Difference between revisions of "Monads as computation"

Revision as of 20:40, 1 August 2007

Motivation

Programmers in general, and functional programmers in particular, are usually not so content to solve a problem in a fragile way by coding a solution directly. Quite often the best way to solve a problem is to design a domain-specific language in which the solution to one's problem is easily expressed. Doing this generally ensures that a wide class of similar problems can be attacked using the same code.

Better still, we'd like to embed those domain specific languages into the language which we wrote them in, so that they can be used together, and so we get benefits from the language we're working in without so much extra work. So we write combinator libraries which are essentially libraries of code whose API's are sufficiently powerful that using the library is like programming in a small language embedded within the existing one.

Such a library will have some representation of primitive computations, and some ways to glue those computations together into more complex ones. A parsing library might define primitive parsers for parsing single characters, and then combining functions for concatenating parsers or selecting between them. A drawing library might define some basic drawing operations, and then various means of combining drawings into larger ones (on top, beside, above, etc.).

In this manner, the user of the combinator library builds up the computation they want, piecing together smaller parts into larger ones.

As far as programming is concerned, a monad is just a particular style of combinator library. That is, one which supports a few basic means of combination.

The reason for making this abstraction is so that all the libraries which make use of those means of combination can then share a library of combining functions built up from the primitive ones they are required to support.

Specifically, by defining an instance of Monad for your library when appropriate, you automatically get the benefit of the functions in the Control.Monad library (as well as a few others, like Data.Traversable).

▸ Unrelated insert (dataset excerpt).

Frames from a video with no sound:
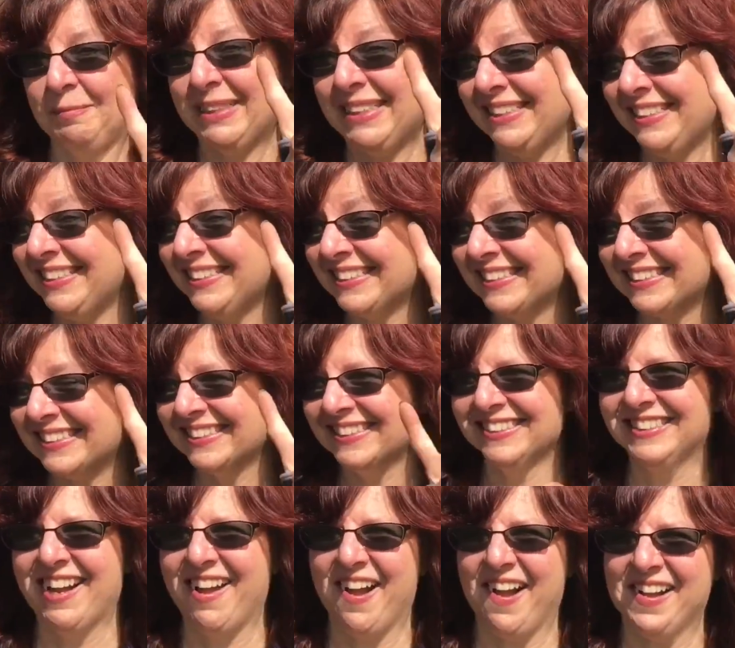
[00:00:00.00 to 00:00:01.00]

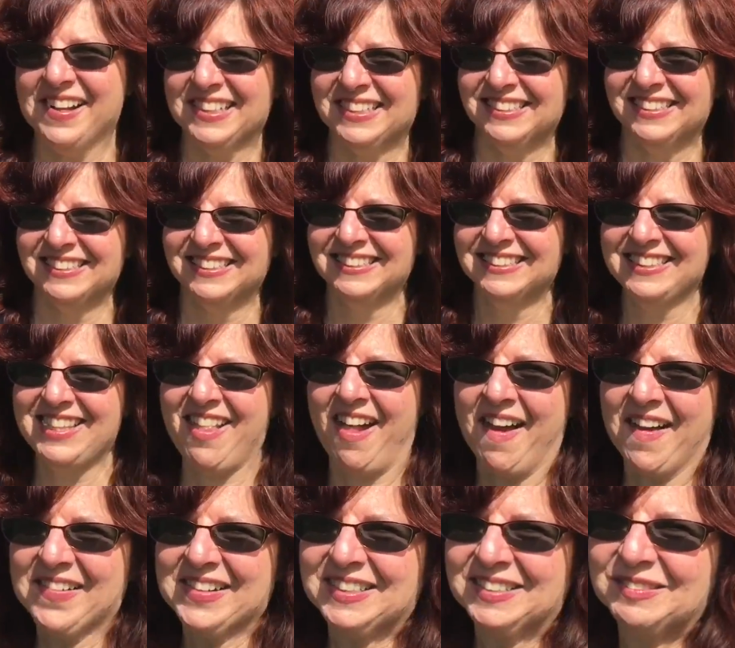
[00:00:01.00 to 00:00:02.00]
Damn. Tree right.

This includes things like for-each loops (forM/mapM), ways to turn pure functions into combiners (liftM2, etc.), as well as other control structures which you get for free just for making your library an instance of Monad.

The parts of a monad

There are of course, other kinds of combinator library, but monads arise fairly naturally from a few basic premises.

Monadic computations have results. This is reflected in the types. Given a monad M, a value of type M t is a computation resulting in a value of type t. It's important to realise that this is typically just some data structure.
For any value, there is a computation which "does nothing", and produces that result. This is given by defining the function return for the given monad.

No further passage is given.